9. En cinquième lieu, et pour les mêmes motifs que ceux exposés au point 6, le moyen de ce que les arrêtés contestés seraient entachés d'une erreur manifeste d'appréciation au regard de leurs conséquences sur la situation personnelle des intéressés doit être écarté.
10. Il résulte de ce qui précède que les conclusions de M. E... et de Mme D... épouse E... tendant à l'annulation des arrêtés du 17 mars 2021 de la préfète de la Charente doivent être rejetées.
Sur les conclusions à fins de suspension de l'exécution des obligations de quitter le territoire français :
11. Il est fait droit à la demande de suspension de la mesure d'éloignement si le juge a un doute sérieux sur le bien-fondé de la décision de rejet ou d'irrecevabilité opposée par l'Office français de protection des réfugiés et apatrides à la demande de protection, au regard des risques de persécutions allégués ou des autres motifs retenus par l'Office.
12. En l'espèce, M. E... et Mme D... épouse E... ne produisent pas d'élément de nature à faire naître un doute sérieux sur le bien-fondé de la décision de rejet de l'Office français de protection des réfugiés et apatrides au regard des risques de persécution allégués. En l'absence d'éléments suffisamment sérieux pour justifier leur maintien en France le temps de l'examen de leur recours devant la Cour nationale du droit d'asile, les conclusions de M. E... et de Mme D... épouse E... tendant à la suspension de l'exécution des décisions portant obligation de quitter le territoire français doivent être rejetées.
13. Il résulte de ce qui précède que les conclusions présentées par M. E... et Mme D... épouse E... à fin d'annulation et de suspension des arrêtés du 17 mars 2021 portant obligation de quitter le territoire français dans le délai de trente jours et fixation du pays de destination doivent être rejetées ainsi que, par voie de conséquence, leurs conclusions présentées sur le fondement de l'article L. 761-1 du code de justice administrative et de l'article 37 de la loi du 10 juillet 1991.
DECIDE :
Article 1er : Les jugements n° 2100875 et 2100876 du 18 mai 2021 du magistrat désigné par la présidente du tribunal administratif de Poitiers sont annulés.
Article 2 : Les demandes de première instance de M. E... et de Mme D... épouse E... et leurs conclusions d'appel sont rejetées.

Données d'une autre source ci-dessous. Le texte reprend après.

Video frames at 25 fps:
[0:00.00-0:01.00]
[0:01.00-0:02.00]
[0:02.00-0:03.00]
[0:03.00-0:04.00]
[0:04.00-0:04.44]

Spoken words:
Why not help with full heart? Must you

Articles 3 : Le présent arrêt sera notifié à M. A... E..., à Mme B... D... épouse E... et au ministre de l'intérieur.
Copie en sera délivrée à la préfète de la Charente.

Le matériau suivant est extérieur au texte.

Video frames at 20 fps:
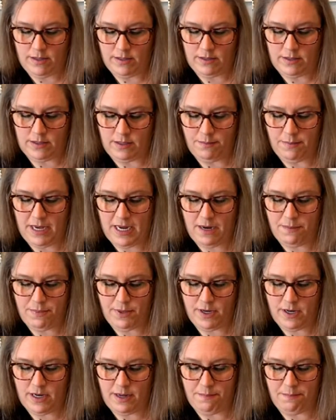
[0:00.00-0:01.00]
Somebody put
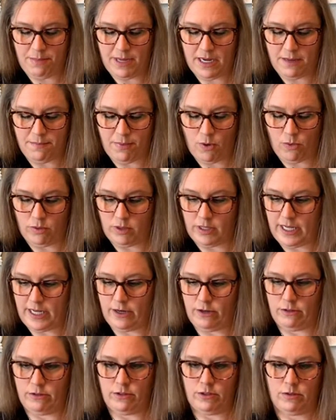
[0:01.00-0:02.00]
it in big bold
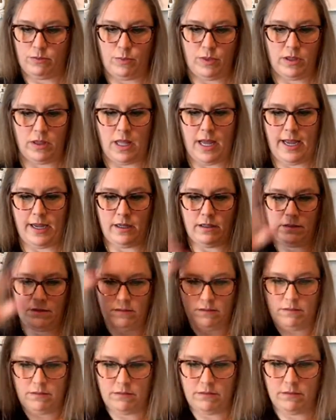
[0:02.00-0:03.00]
letters with like
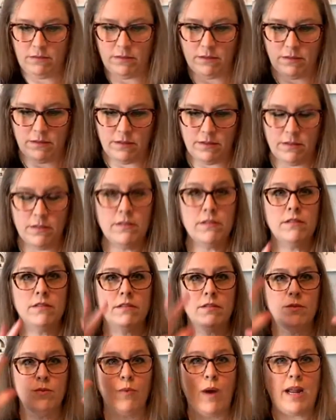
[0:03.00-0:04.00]

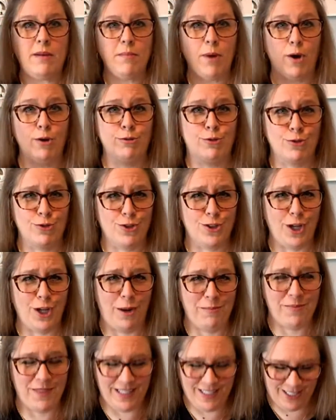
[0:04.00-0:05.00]
rainbows or
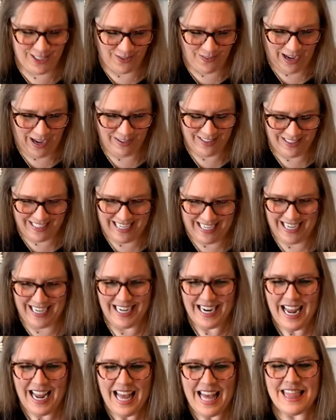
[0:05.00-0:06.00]
something, so I'll see it.
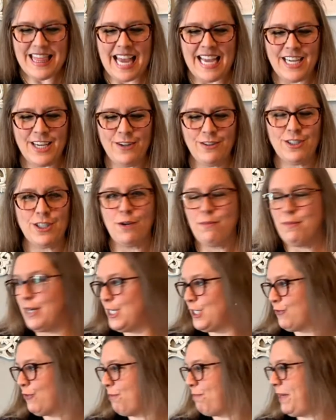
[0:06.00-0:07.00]
Thank you so
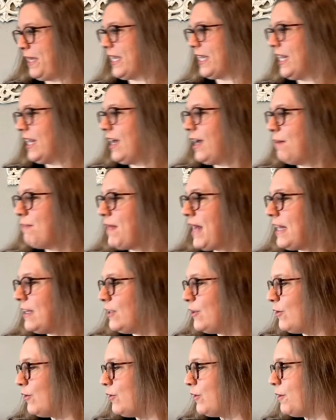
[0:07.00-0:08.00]
much for picking up that
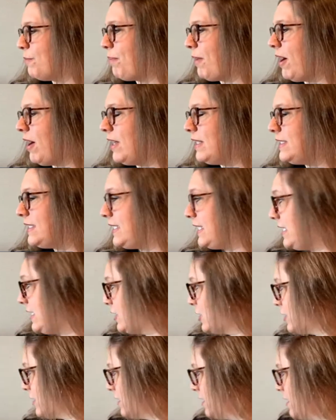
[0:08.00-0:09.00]
little Nippon
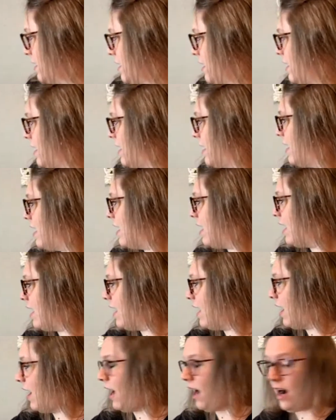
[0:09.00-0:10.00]
dish.
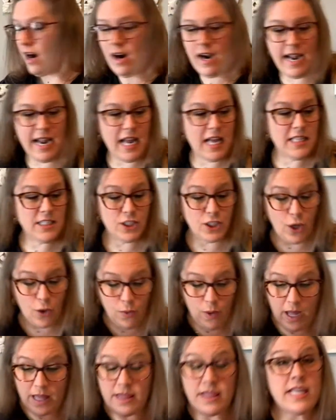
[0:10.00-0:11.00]
All right,
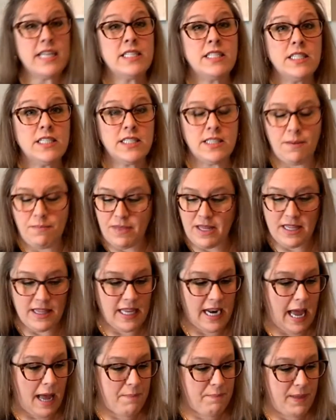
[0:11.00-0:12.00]
so this is something
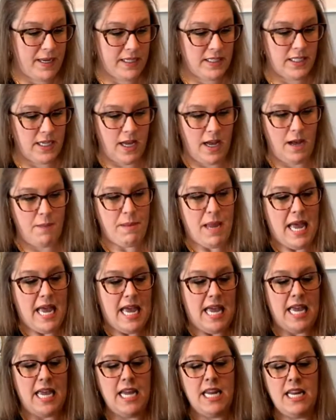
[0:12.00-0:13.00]
that I picked up.
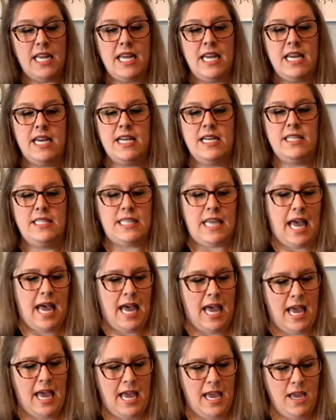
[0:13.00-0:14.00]
It is
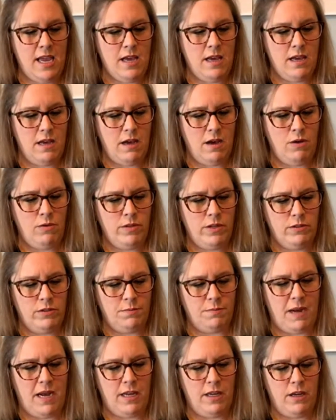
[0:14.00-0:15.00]
a, oh, there's
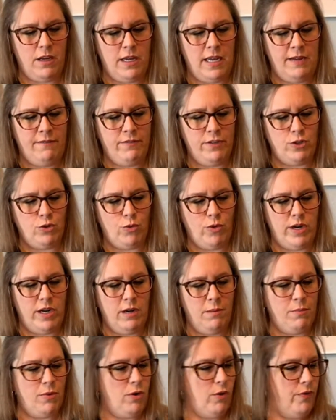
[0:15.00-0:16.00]
my inventory
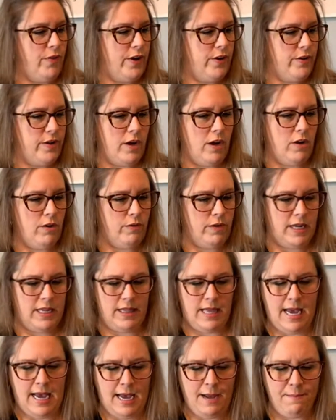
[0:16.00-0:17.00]
number on there. Y'all don't need
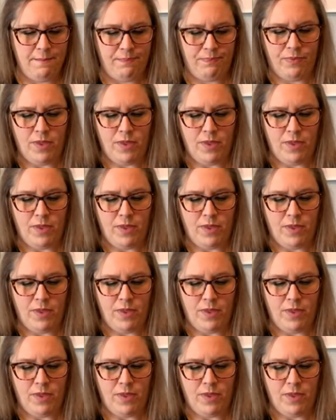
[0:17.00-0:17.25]
that.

Délibéré après l'audience du 2 décembre 2021, à laquelle siégeaient :
Mme Marianne Hardy, présidente,
Mme Fabienne Zuccarello, présidente-assesseure,
Mme Christelle Brouard-Lucas, première conseillère.

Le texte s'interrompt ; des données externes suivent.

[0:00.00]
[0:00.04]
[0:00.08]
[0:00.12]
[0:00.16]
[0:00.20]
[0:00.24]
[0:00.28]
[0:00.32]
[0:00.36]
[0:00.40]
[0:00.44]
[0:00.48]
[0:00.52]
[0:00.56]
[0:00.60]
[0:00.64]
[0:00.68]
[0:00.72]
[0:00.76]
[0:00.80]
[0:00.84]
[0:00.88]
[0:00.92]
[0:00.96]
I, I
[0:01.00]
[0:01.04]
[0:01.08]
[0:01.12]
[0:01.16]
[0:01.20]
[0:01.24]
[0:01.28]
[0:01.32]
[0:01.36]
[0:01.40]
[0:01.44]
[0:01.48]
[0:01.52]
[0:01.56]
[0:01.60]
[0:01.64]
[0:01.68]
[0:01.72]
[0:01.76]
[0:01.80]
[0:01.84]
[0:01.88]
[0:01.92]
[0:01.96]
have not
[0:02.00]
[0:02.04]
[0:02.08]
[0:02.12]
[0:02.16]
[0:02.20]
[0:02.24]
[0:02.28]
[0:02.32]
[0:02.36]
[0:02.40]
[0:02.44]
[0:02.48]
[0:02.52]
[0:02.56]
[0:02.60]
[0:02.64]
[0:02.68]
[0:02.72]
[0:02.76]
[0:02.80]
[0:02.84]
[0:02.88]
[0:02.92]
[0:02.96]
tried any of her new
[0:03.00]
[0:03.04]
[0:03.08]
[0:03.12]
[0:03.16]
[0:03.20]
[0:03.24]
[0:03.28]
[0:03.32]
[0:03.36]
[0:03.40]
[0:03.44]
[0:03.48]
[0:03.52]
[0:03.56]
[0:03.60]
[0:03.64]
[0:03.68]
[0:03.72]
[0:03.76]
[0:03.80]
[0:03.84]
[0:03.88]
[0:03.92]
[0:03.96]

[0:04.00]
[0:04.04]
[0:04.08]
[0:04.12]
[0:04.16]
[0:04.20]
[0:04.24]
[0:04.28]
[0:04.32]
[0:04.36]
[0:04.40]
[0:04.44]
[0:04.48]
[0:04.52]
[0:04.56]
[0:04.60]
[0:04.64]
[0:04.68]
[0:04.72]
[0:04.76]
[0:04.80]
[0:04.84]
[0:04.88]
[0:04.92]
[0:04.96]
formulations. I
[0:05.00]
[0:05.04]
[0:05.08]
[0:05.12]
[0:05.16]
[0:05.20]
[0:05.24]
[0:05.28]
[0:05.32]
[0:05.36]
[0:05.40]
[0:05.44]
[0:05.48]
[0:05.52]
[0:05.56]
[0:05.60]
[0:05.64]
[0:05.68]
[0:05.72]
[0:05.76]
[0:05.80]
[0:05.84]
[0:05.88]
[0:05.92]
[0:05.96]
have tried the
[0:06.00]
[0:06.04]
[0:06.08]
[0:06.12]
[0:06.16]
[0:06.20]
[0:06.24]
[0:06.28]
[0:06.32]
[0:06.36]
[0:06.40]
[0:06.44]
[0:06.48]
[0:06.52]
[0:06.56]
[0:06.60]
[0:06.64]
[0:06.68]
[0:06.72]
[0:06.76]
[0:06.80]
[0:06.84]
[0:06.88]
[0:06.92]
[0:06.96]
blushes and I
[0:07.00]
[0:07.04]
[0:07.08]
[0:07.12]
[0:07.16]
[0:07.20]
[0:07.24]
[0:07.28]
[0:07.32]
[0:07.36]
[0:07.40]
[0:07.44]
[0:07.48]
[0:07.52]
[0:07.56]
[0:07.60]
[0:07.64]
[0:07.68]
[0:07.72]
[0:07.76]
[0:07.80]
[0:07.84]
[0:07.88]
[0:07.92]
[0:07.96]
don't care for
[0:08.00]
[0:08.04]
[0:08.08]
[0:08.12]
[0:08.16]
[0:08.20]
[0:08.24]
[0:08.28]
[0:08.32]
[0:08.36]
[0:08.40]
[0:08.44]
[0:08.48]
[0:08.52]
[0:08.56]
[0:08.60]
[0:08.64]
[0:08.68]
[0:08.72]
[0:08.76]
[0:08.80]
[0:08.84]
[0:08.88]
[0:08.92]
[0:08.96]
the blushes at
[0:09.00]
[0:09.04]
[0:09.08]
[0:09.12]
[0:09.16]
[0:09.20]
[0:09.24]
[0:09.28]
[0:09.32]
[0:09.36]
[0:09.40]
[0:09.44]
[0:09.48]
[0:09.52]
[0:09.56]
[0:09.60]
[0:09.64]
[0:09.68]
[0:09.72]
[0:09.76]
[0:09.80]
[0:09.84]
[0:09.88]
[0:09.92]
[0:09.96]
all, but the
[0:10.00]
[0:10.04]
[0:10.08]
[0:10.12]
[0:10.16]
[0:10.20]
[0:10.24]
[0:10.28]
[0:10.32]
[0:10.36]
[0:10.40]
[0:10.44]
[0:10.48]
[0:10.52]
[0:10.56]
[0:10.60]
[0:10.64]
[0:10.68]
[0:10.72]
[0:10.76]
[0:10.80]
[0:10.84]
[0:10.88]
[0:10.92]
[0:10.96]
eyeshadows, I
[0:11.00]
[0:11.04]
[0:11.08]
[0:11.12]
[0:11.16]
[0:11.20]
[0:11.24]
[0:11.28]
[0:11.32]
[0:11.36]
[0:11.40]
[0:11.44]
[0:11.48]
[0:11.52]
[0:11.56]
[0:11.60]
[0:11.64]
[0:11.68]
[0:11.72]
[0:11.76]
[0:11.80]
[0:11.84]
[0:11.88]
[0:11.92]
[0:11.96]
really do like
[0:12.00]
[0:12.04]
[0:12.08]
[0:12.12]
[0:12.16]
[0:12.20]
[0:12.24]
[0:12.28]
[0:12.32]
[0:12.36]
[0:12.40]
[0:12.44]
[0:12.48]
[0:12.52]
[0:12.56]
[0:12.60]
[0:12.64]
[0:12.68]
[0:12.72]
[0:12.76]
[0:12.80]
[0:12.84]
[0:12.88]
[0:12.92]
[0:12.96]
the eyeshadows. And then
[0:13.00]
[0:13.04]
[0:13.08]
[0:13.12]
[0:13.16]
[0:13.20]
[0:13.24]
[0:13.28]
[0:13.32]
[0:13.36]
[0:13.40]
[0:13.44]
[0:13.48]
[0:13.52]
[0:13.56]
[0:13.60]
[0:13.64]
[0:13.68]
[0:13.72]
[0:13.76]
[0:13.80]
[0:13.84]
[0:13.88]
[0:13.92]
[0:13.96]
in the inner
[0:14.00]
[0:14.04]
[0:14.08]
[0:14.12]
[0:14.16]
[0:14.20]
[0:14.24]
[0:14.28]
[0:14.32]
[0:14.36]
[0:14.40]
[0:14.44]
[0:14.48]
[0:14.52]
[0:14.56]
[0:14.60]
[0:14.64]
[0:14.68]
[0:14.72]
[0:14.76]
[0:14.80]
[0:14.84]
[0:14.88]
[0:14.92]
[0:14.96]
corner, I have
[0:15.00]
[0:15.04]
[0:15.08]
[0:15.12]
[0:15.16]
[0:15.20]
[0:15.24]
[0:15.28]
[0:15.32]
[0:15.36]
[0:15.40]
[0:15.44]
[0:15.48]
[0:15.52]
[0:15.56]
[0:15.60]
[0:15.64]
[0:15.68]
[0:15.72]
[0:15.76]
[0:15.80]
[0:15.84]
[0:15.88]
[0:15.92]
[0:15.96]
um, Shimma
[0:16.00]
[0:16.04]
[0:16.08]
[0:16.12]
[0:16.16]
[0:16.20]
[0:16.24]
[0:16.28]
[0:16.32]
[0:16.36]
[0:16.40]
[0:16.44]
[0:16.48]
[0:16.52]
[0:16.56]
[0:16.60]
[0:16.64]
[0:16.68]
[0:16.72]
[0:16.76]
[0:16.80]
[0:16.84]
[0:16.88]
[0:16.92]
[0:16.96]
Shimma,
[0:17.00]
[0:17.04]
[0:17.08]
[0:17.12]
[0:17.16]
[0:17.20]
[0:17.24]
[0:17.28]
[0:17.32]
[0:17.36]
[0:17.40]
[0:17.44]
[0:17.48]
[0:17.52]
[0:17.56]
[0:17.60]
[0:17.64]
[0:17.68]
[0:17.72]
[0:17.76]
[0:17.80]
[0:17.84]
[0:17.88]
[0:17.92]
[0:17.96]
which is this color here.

Rendu public par mise à disposition au greffe le 17 décembre 2021.
La rapporteure,
Fabienne Zuccarello La présidente,
Marianne Hardy
La greffière,
Sophie Lecarpentier
La République mande et ordonne au ministre de l'intérieur en ce qui le concerne, et à tous huissiers de justice à ce requis, en ce qui concerne les voies de droit commun contre les parties privées, de pourvoir à l'exécution du présent arrêt.